An early marketing strategy for the Mega Drive centred around using renown celebrities, with such games as Michael Jackson’s Moonwalker and Joe Montana Football helping SEGA claim a foothold in the market.
Once a certain hedgehog arrived on the scene, this strategy became less crucial – with a hip new mascot, SEGA no longer needed to associate their flagship console with celebrities of the era. Platform games starring colourful, attitude-filled, characters were now leading the way. If you’re under the impression this is a segway into how ToeJam & Earl came to be, then you’re mistaken – the bodacious alien duo made their debut a whole six months before Sonic the Hedgehog.
Come 1992, SEGA was getting ready to launch the Menacer light gun. This was their answer to Nintendo’s already released Super Scope and the successor to the Master System’s Light Phaser.
SEGA, of course, needed a range of games to support their new peripheral, along with a pack-in title to rival Nintendo’s Super Scope Six.

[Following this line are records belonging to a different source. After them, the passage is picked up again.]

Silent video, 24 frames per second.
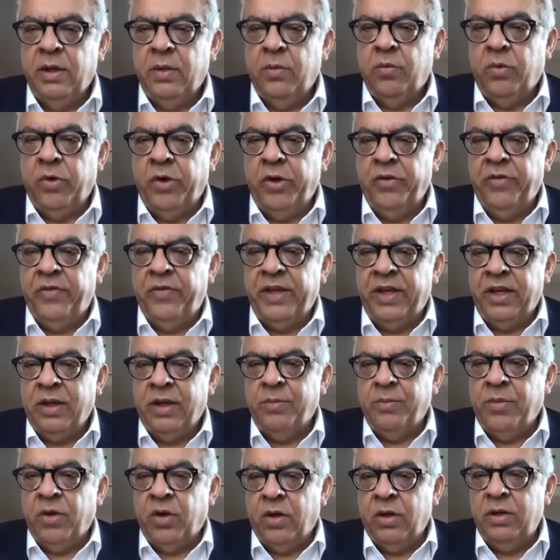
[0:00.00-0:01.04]
What do you think
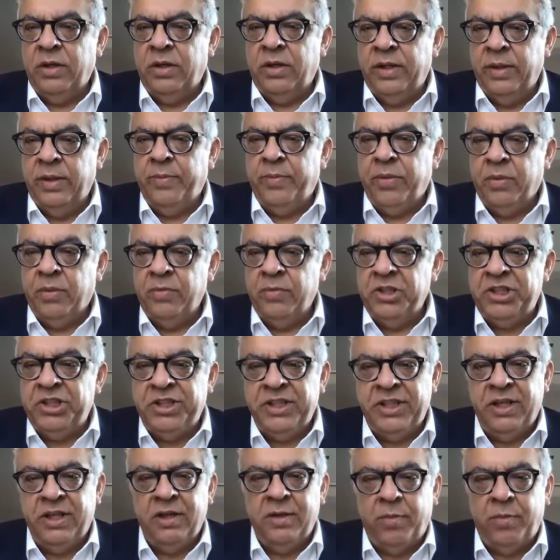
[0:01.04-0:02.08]
about the
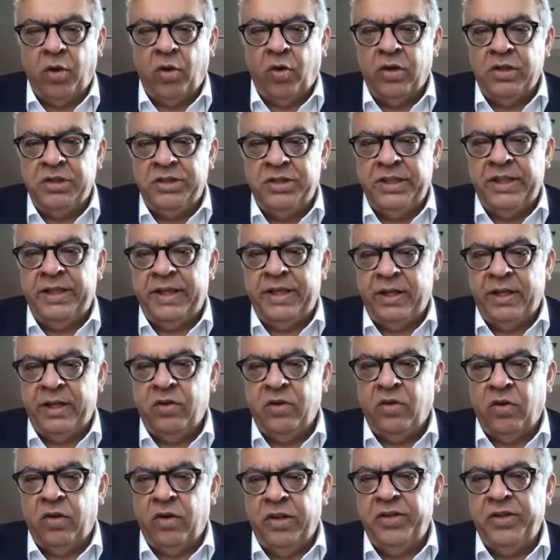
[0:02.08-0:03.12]
permissioned blockchain
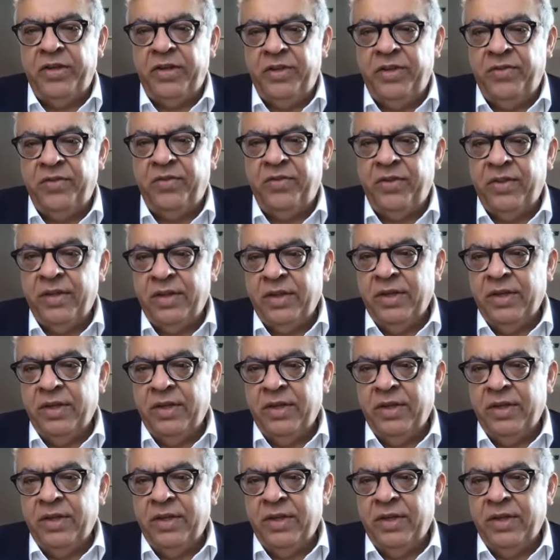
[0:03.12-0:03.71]
technologies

SEGA producer Mac Senour suggested instead of a typical collection of side-scrolling shooters and shooting galleries, the development team should use their own catalogue of licenses and characters to create a star-studded compilation. Recalling their previous marketing ploy this, somewhat bizarrely, included sports mini-games based on Joe Montana and David Robinson.

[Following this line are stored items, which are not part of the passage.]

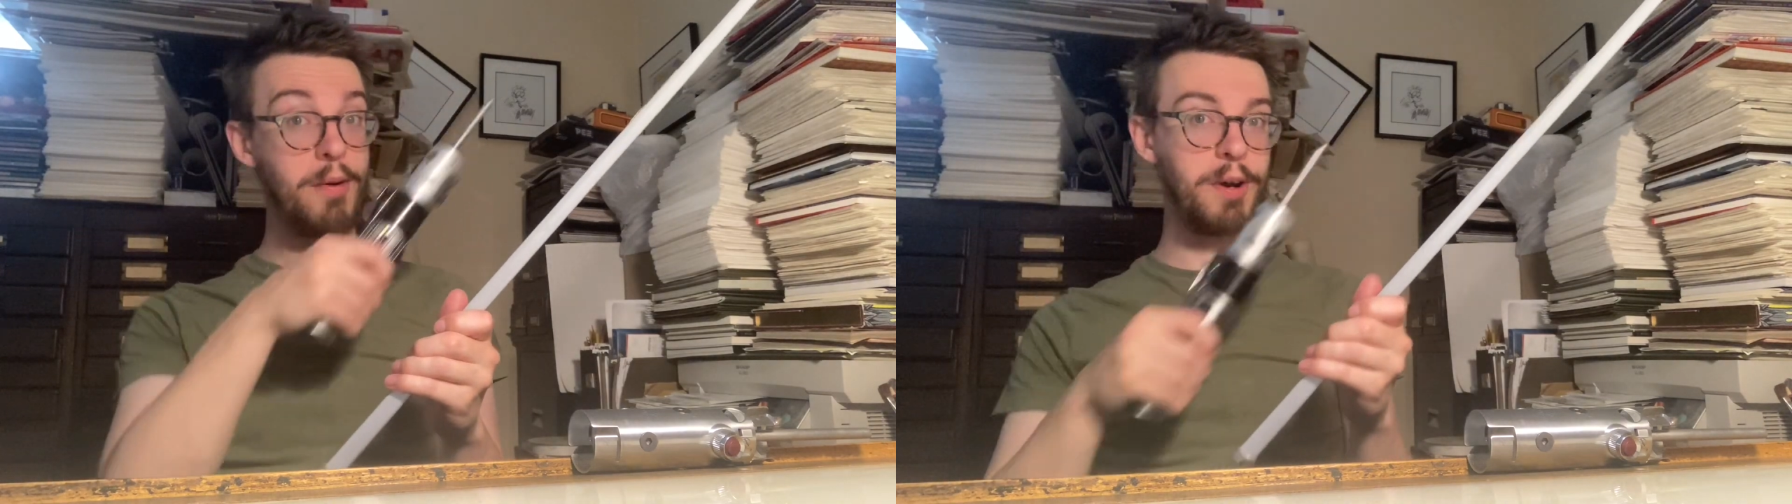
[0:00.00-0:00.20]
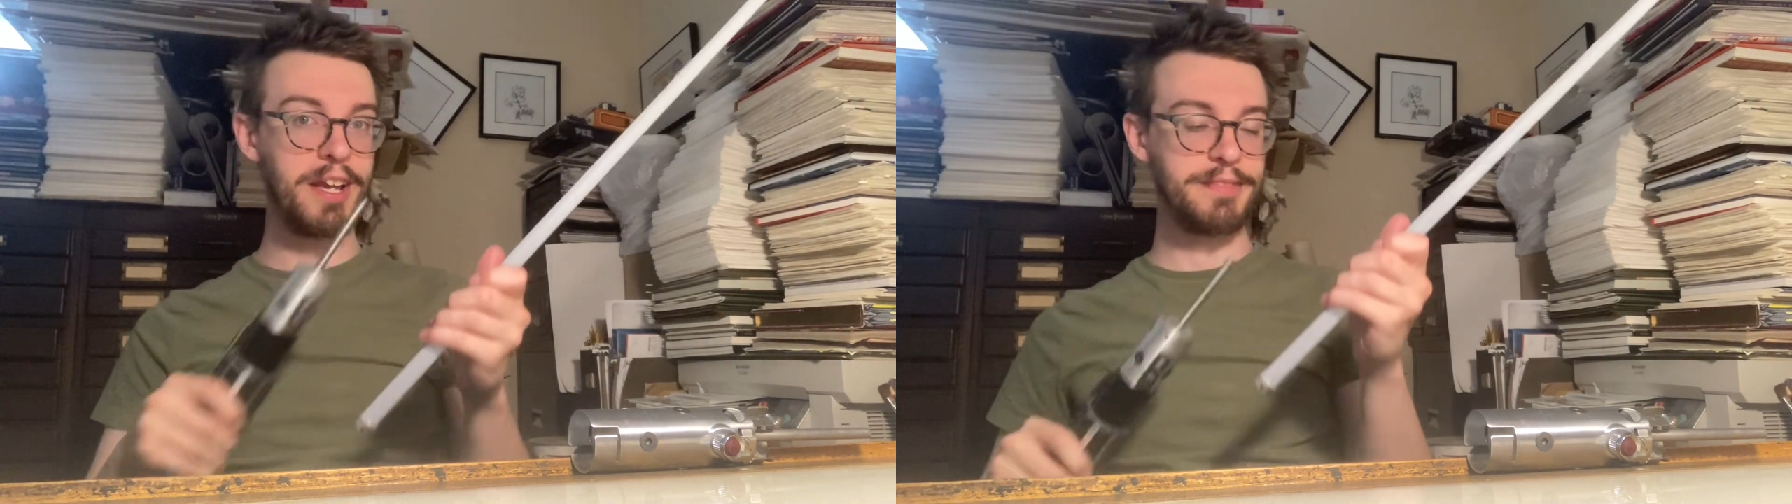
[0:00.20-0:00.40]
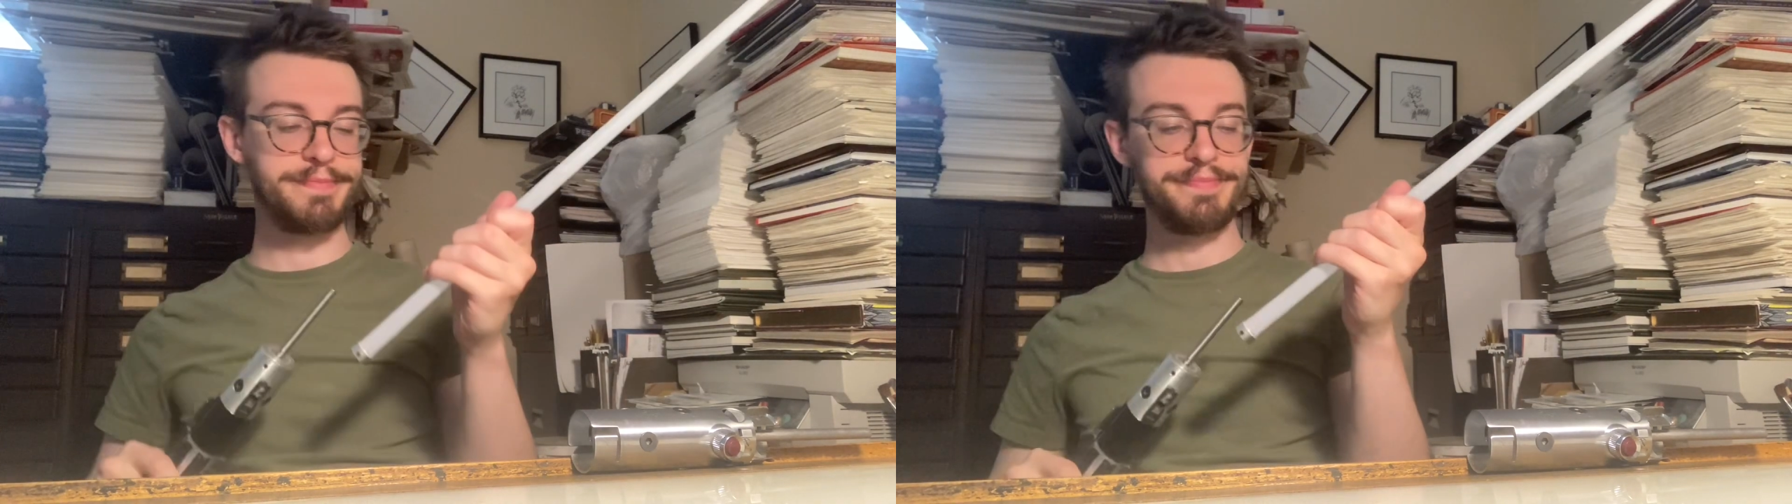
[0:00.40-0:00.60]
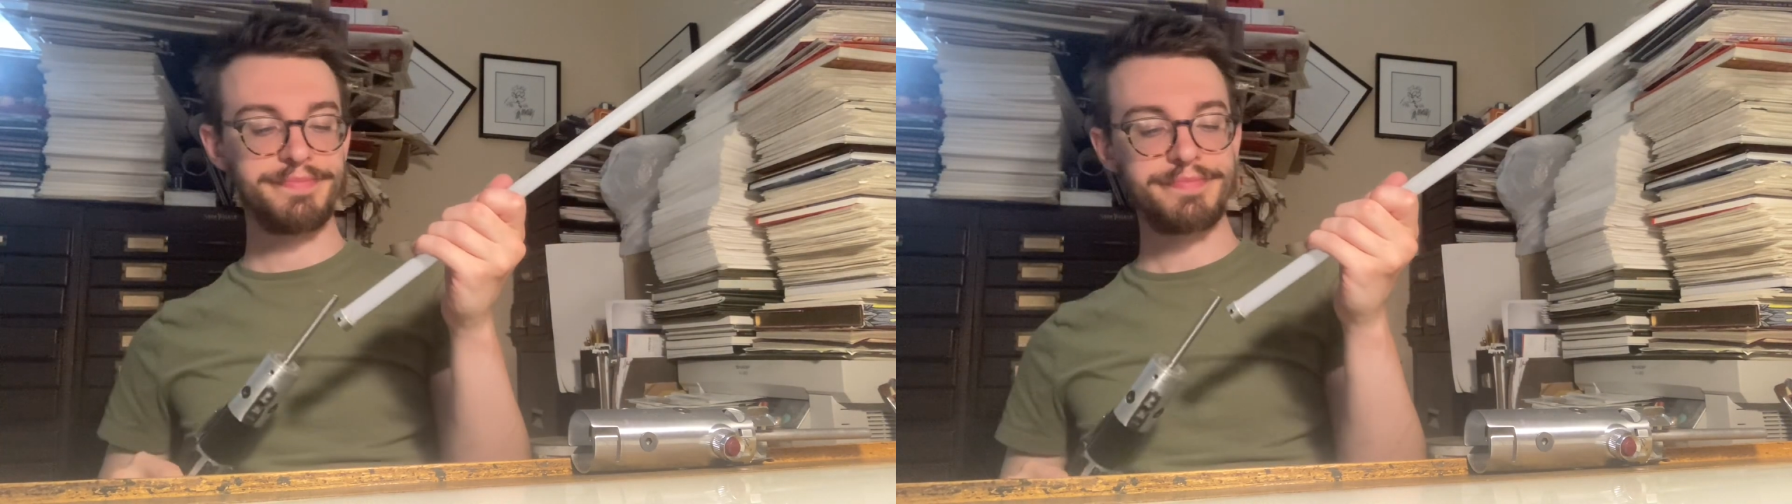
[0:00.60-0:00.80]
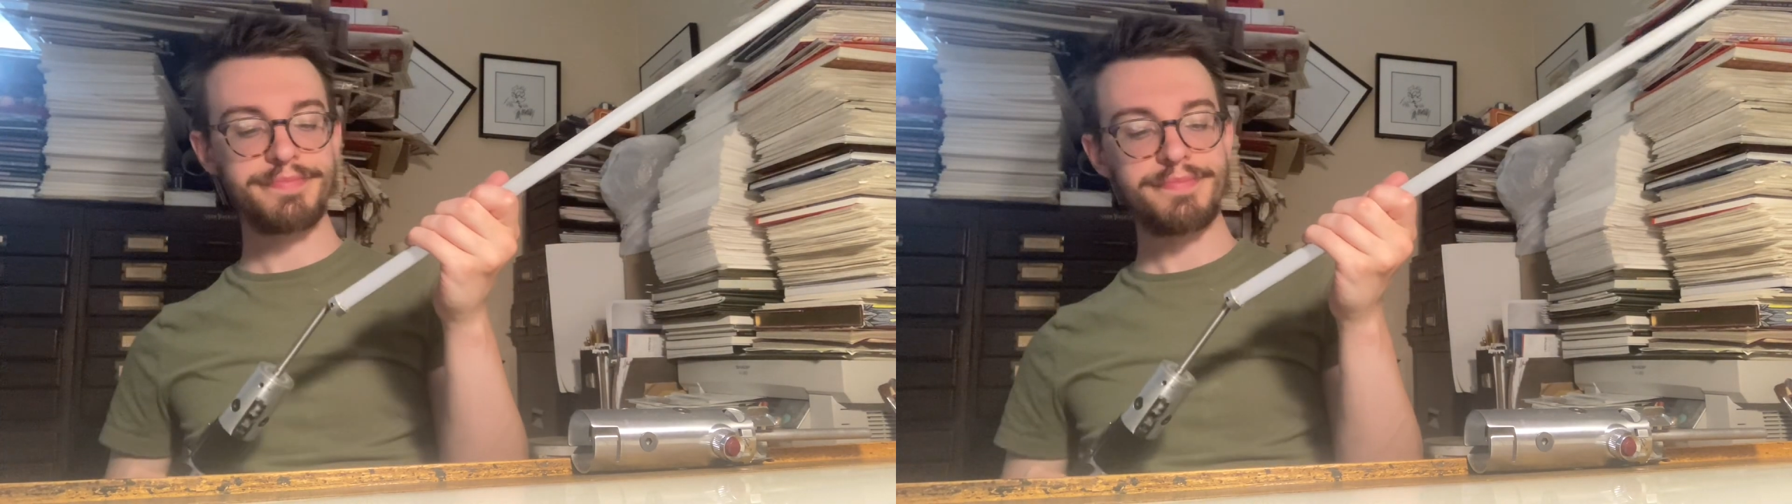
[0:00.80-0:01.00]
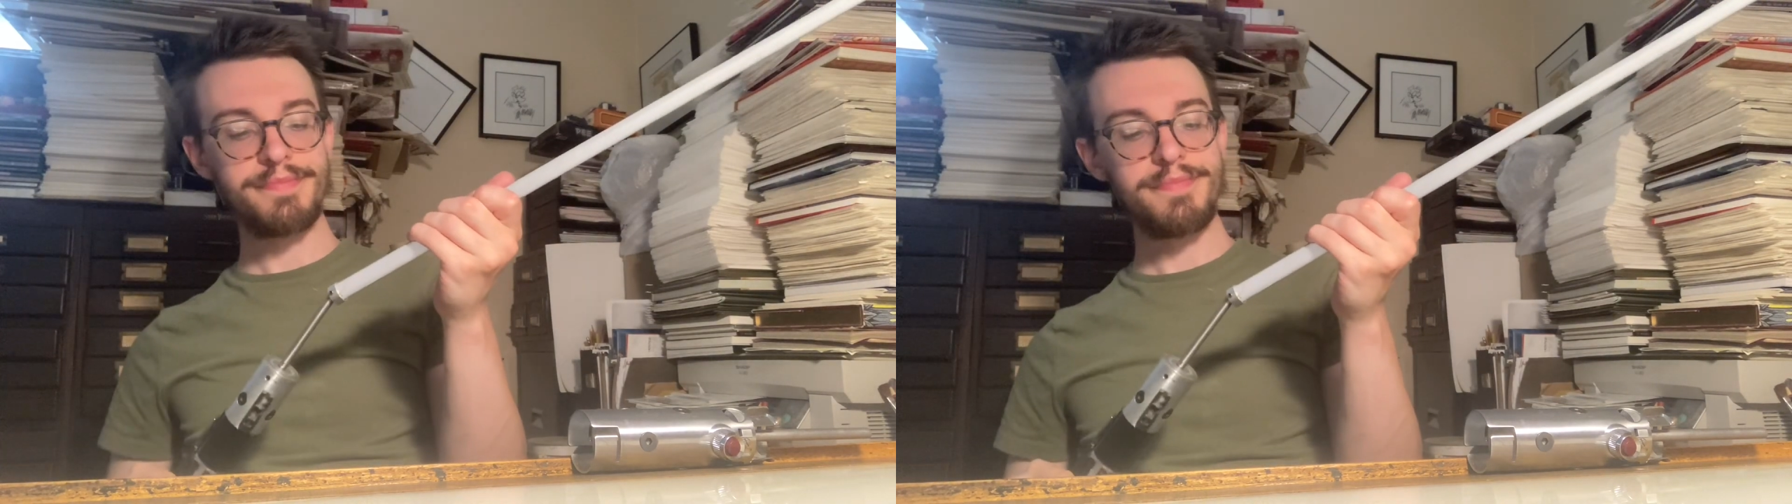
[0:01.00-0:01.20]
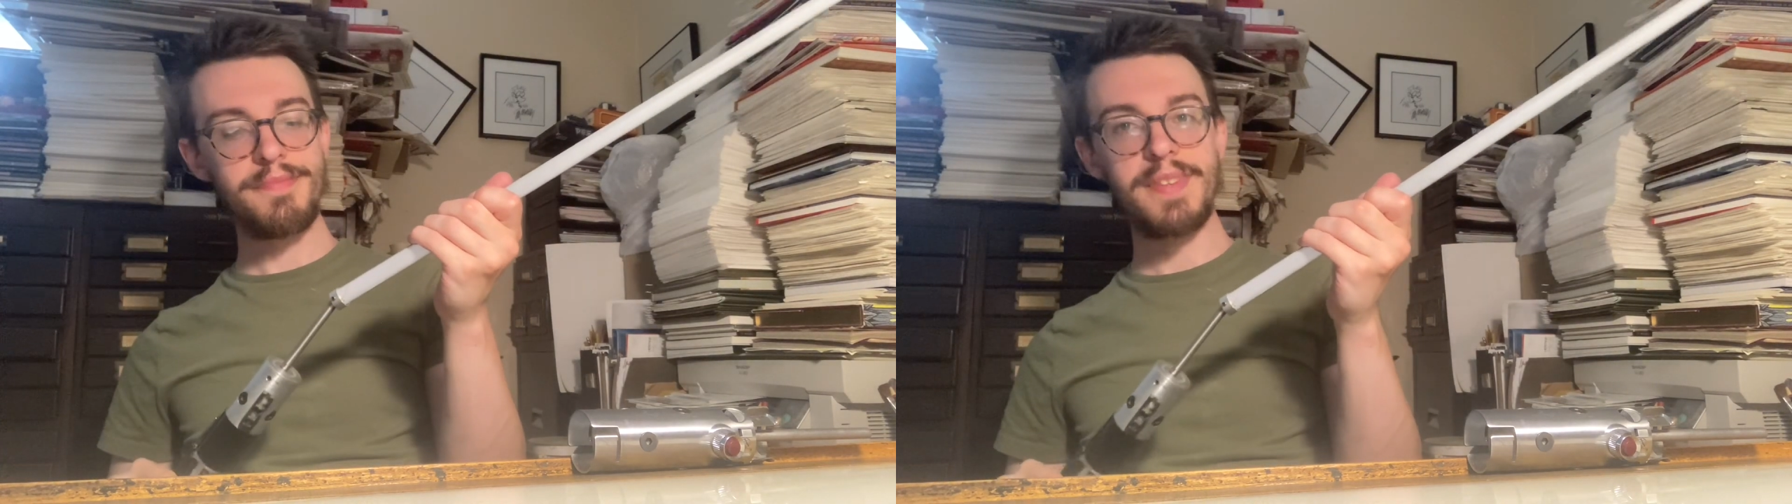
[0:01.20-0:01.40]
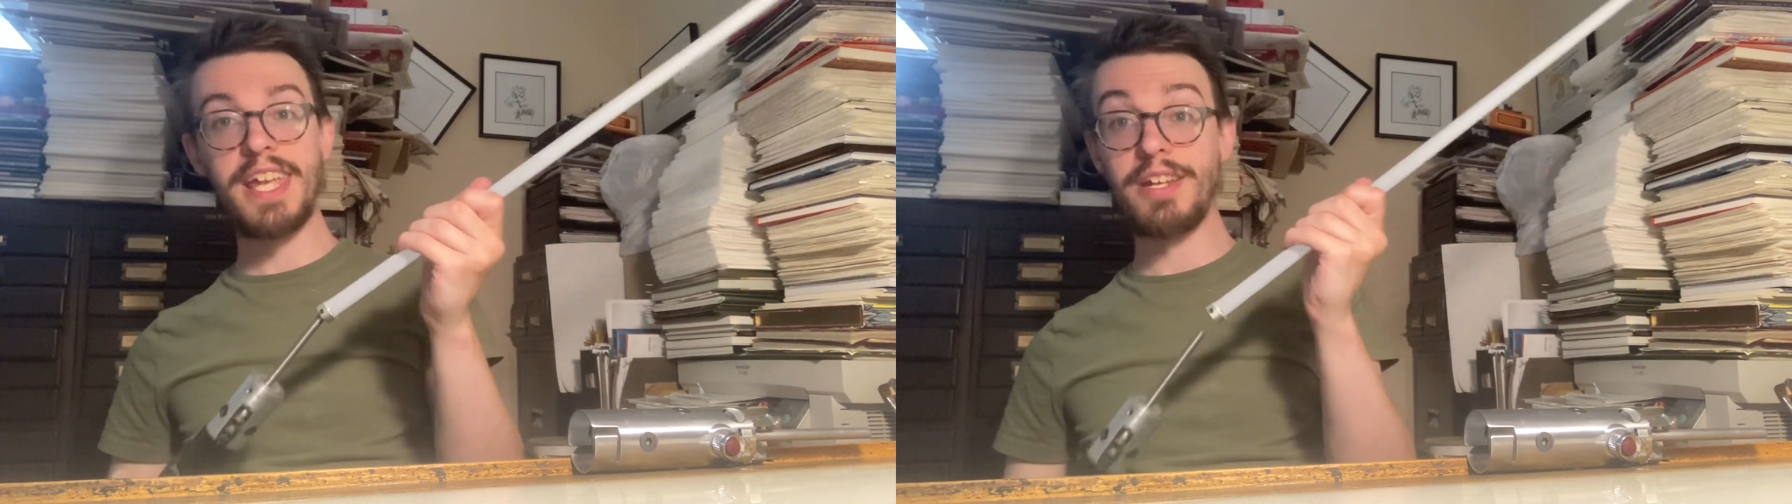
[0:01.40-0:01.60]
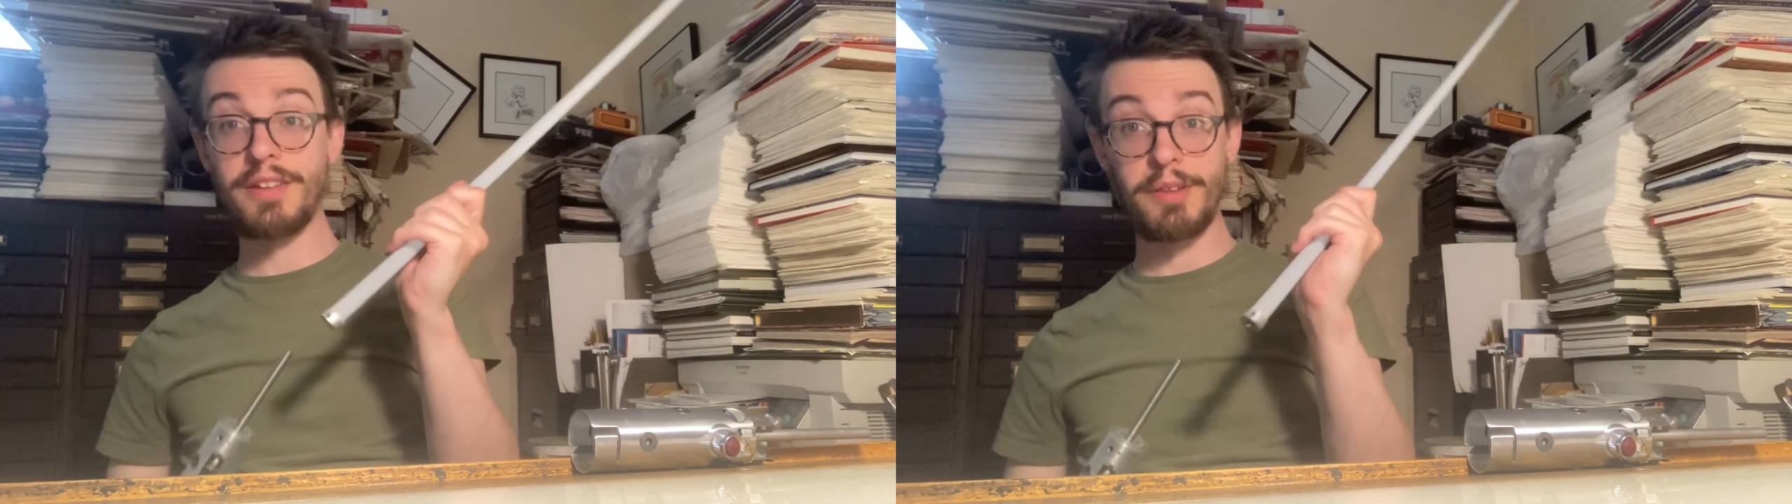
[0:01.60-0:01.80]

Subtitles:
way into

Using already established brands and franchises to sell the Menacer, rather than create new IP, was a sound enough idea but for reasons numerous, it never came to full fruition. Perhaps crumbling under their own ambition (even in 1992, licenses had complications), SEGA went on to develop just one light-gun game based on existing characters – Ready, Aim, Tomatoes, starring ToeJam & Earl.